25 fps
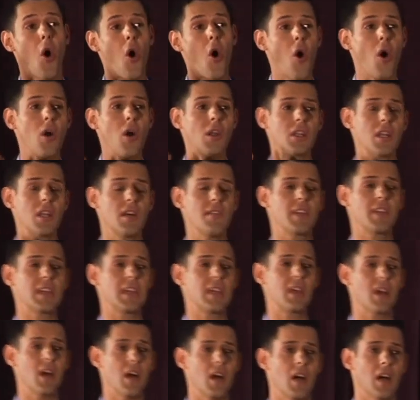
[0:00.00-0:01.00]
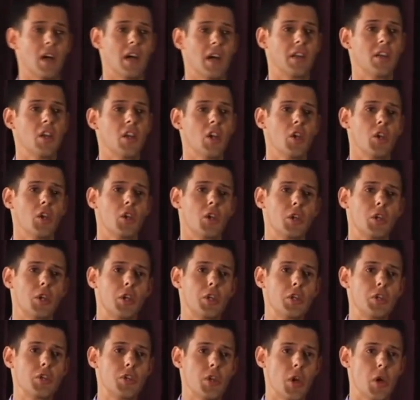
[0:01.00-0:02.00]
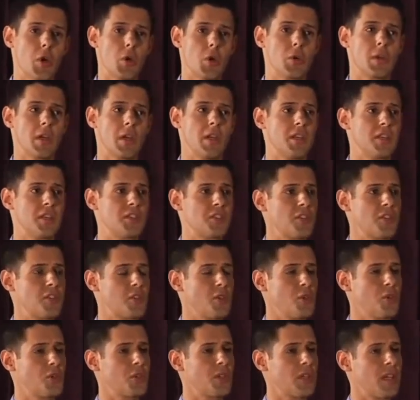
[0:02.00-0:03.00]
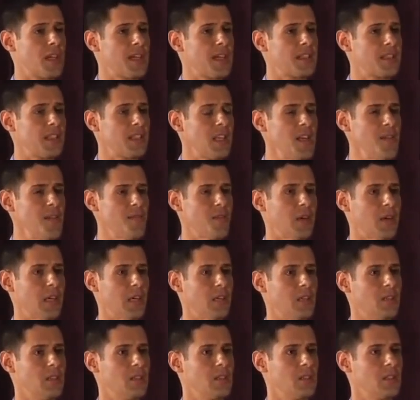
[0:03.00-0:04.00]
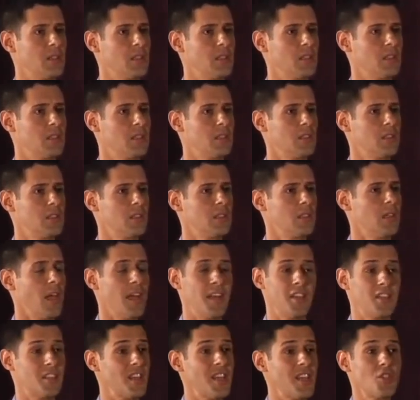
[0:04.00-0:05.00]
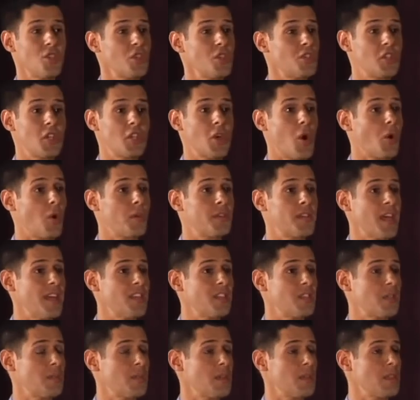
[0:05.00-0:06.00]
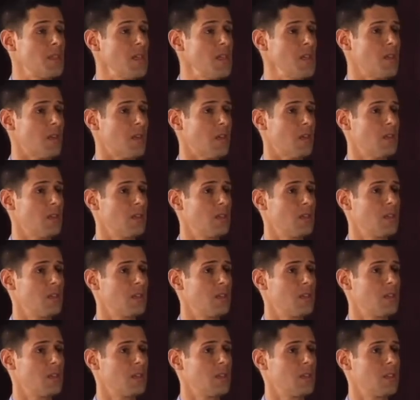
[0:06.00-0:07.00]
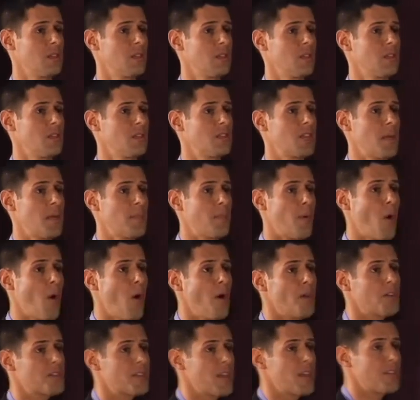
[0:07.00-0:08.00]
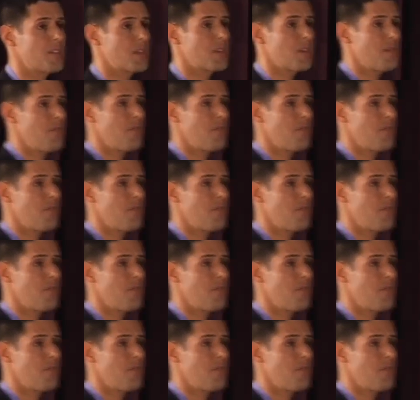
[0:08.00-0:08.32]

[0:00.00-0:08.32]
all-loving God could condone an institution like slavery. And it's not just the Old Testament either. St. Paul says in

================

### INSTRUCTIONS FOR THE TASK
Give back exactly the lines from the line with "[0:00.00-0:01.00]" through the end of the records, both included; keep all pictures out.

### WRITTEN SOLUTION
[0:00.00-0:01.00]
[0:01.00-0:02.00]
[0:02.00-0:03.00]
[0:03.00-0:04.00]
[0:04.00-0:05.00]
[0:05.00-0:06.00]
[0:06.00-0:07.00]
[0:07.00-0:08.00]
[0:08.00-0:08.32]

[0:00.00-0:08.32]
all-loving God could condone an institution like slavery. And it's not just the Old Testament either. St. Paul says in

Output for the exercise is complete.